Retailers have long understood the value of personalization, but as we move into 2019, it’s fair to say that many retailers have failed to meet the standards expected by consumers.
In a world where Amazon is dominating with hyper-personalization, we can see online retailers taking the “one-size-fits-all” approach to their eCommerce strategy. While some major retailers display products for customers based on their browser history and previous purchases, others lose out on the chance to showcase products and services based on their customers’ preferences and intent.
The term “eCommerce personalization” relates to the set of practices in which an online store displays dynamic content based on customer data, such as demographics, intent, preferences, browsing history, previous purchases, and device usage—for instance, whether the customer is shopping on a mobile, tablet, or even a smartwatch.
For example, Magnolia CMS fulfills these practices through its targeting, personalization and optimization capabilities. You can define audiences and customer segments, personalize content based on both implicit and explicit customer data (including third party data, like weather services), test your personalized content, and fully individualize the customer experience based on user journey tracking.
As with most eCommerce efforts, the primary goal of eCommerce personalization is to increase the site’s conversion rates. Depending on the industry, a “conversion” can mean that the visitor makes a purchase, signs up for an account, or sets an appointment. When the site displays content that meets the visitor’s needs, the site’s conversion rate often goes up.

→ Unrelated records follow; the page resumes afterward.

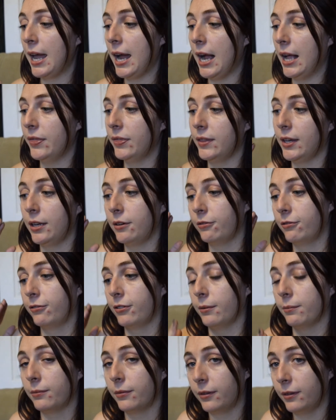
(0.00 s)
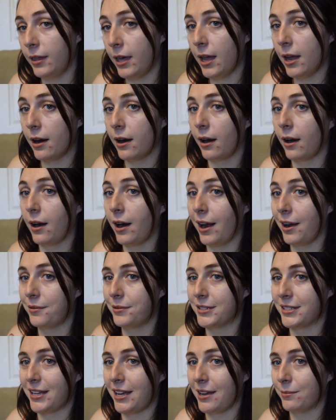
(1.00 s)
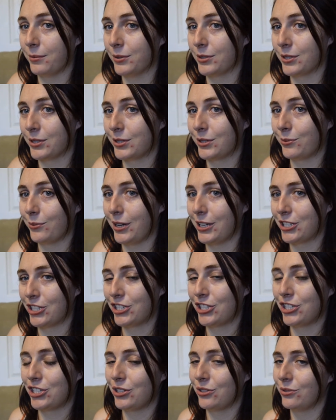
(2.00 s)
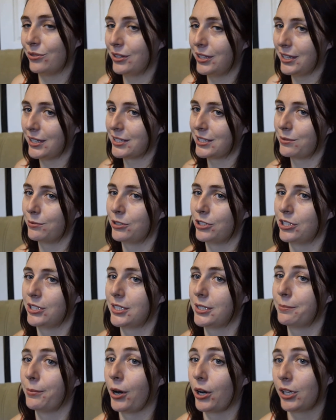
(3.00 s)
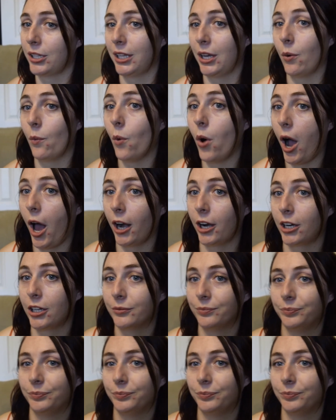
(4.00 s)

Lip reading: And then from there, I was able to switch to this, which is sparkling water.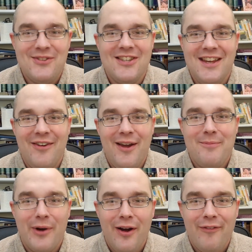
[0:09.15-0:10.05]
0
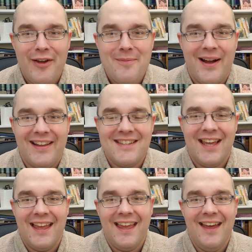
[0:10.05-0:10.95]
Bravo Mike
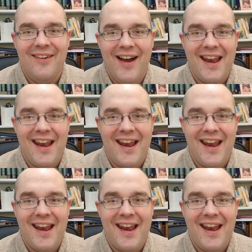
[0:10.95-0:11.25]
Tango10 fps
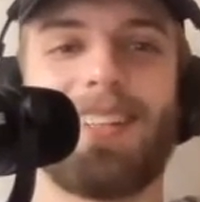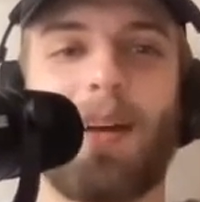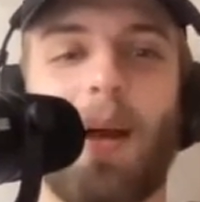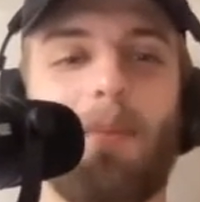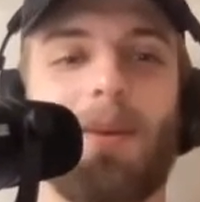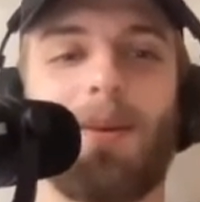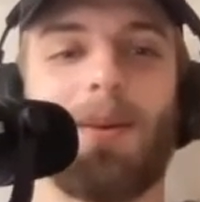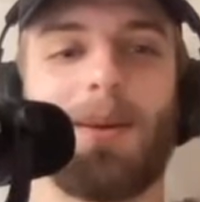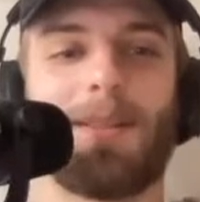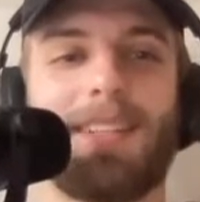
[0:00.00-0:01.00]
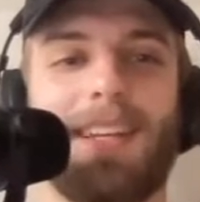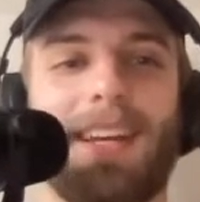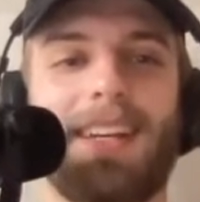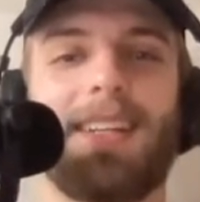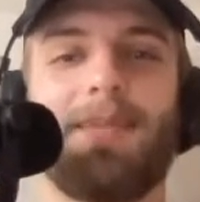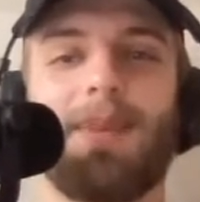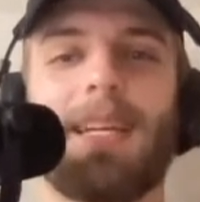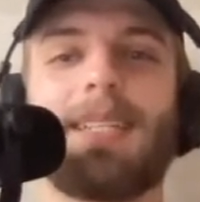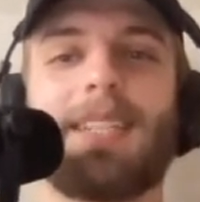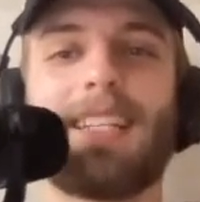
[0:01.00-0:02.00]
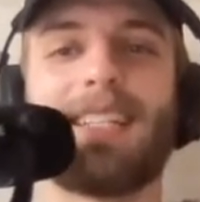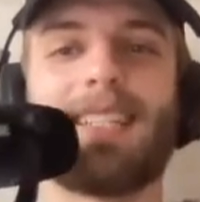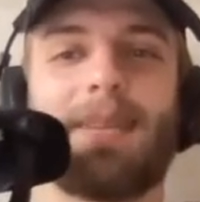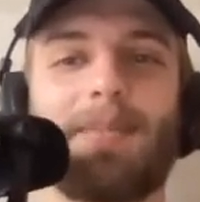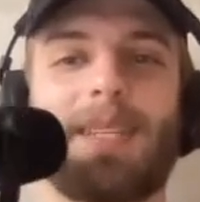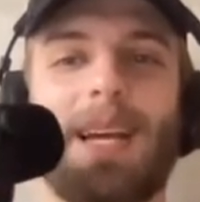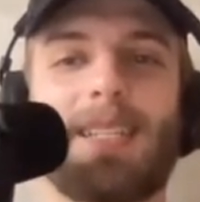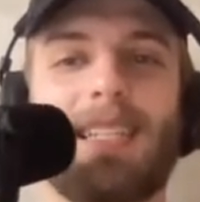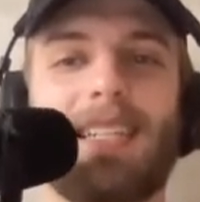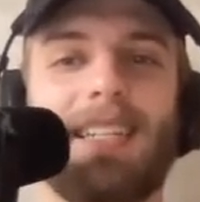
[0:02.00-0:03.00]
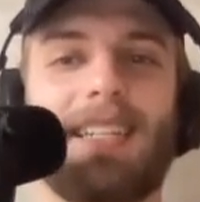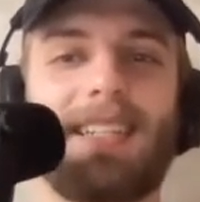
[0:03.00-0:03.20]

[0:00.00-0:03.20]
I mean, who knows? Yeah. But he's Jayson Tatum's cousin.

Another goal of eCommerce personalization can be to increase revenues on each order. When you know what your customers want, you can use your eCommerce CMS system to up-sell or cross-sell customers on complementary items they may need. These efforts can increase the value of the average order.
Finally, a personalized experience is a better customer experience, leading to higher degrees of customer satisfaction and retention. I’ve written in a recent article about how personalization boosts customer satisfaction and the types of personalization strategies to achieve this.
Due to technological constraints, many marketers have had to settle with a basic level of personalization—like using the customer’s name in their email campaigns, for example. However, the modern consumer now expects far more when it comes to bespoke shopping experiences.
With the right technology stack, marketers can take advantage of eCommerce personalization by delivering personalized content across the customer journey. Here are three ways an eCommerce website can be personalized:
Marketers often attempt to use their eCommerce platform to manage content as well as commerce. The only problem is, enterprise-grade content management, and content personalization in particular, is where most eCommerce platforms fall short. While stellar eCommerce platforms certainly exist, they’re often (understandably) more focused on the product catalogs and streamlining the checkout process.
Thankfully, with an eCommerce CMS to hand, you can either leverage the CMS’s innate eCommerce features or integrate the CMS with an eCommerce software, giving you the best of both worlds.
For example, numerous brands use a combination of Magnolia CMS and systems like commercetools, Magento, IBM WebSphere or SAP Hybris Commerce, to deliver content and commerce to the end user. This combination enables retailers to leverage two powerful technologies simultaneously; Magnolia CMS for its content management and personalization features, and the e-Commerce system for its catalog and shop capabilities.
Integrating two technologies is one thing, but to open up a new world of opportunity, you’ll want to be sure that your enterprise CMS has headless capabilities.
A headless CMS delivers content through API calls—which means content can be delivered to any channel or device, without limits. In an eCommerce environment, a headless CMS empowers marketers with the ability to send content and products to touchpoints like smart speakers and kiosk screens. Read more on what is a headless CMS and the advantages it brings.
Those headless capabilities can be leveraged to create a seamless omnichannel personalization strategy, which could include:
MOO, a UK-based bespoke business stationery company, leverages Magnolia to deliver personalized content, products, and offers.
The MOO homepage serves up one example. Based on a customer’s past purchases, the homepage dynamically changes its banners to offer relevant deals and products. MOO is also using location-based personalization rules to serve customers personalized content depending on their city or country.
The company used Magnolia CMS to ensure that marketers could update the content and establish the parameters for personalization, without having to rely on their IT team at every turn. For instance, MOO’s in-house content editors quickly grasped Magnolia’s marketer-friendly interface, and can now drag-and-drop modules around the page more easily, affording more opportunities to promote particular products and pages.
Magnolia is a million times faster and easier, and has given freedom to our creative, marketing and developing teams. Our potential for conversions has increased dramatically.
Online retailers are quickly learning that personalized content is the key to a memorable customer journey.
From the initial visit to the final checkout, a great customer journey must include content that appeals to the customer’s intent and needs. The level of personalization that retailers have found in Magnolia’s eCommerce CMS platform addresses those needs, and furthermore, those needs are addressed not just for today’s channels, but for any future touchpoint or experience they create, thanks to Magnolia’s headless content management capabilities.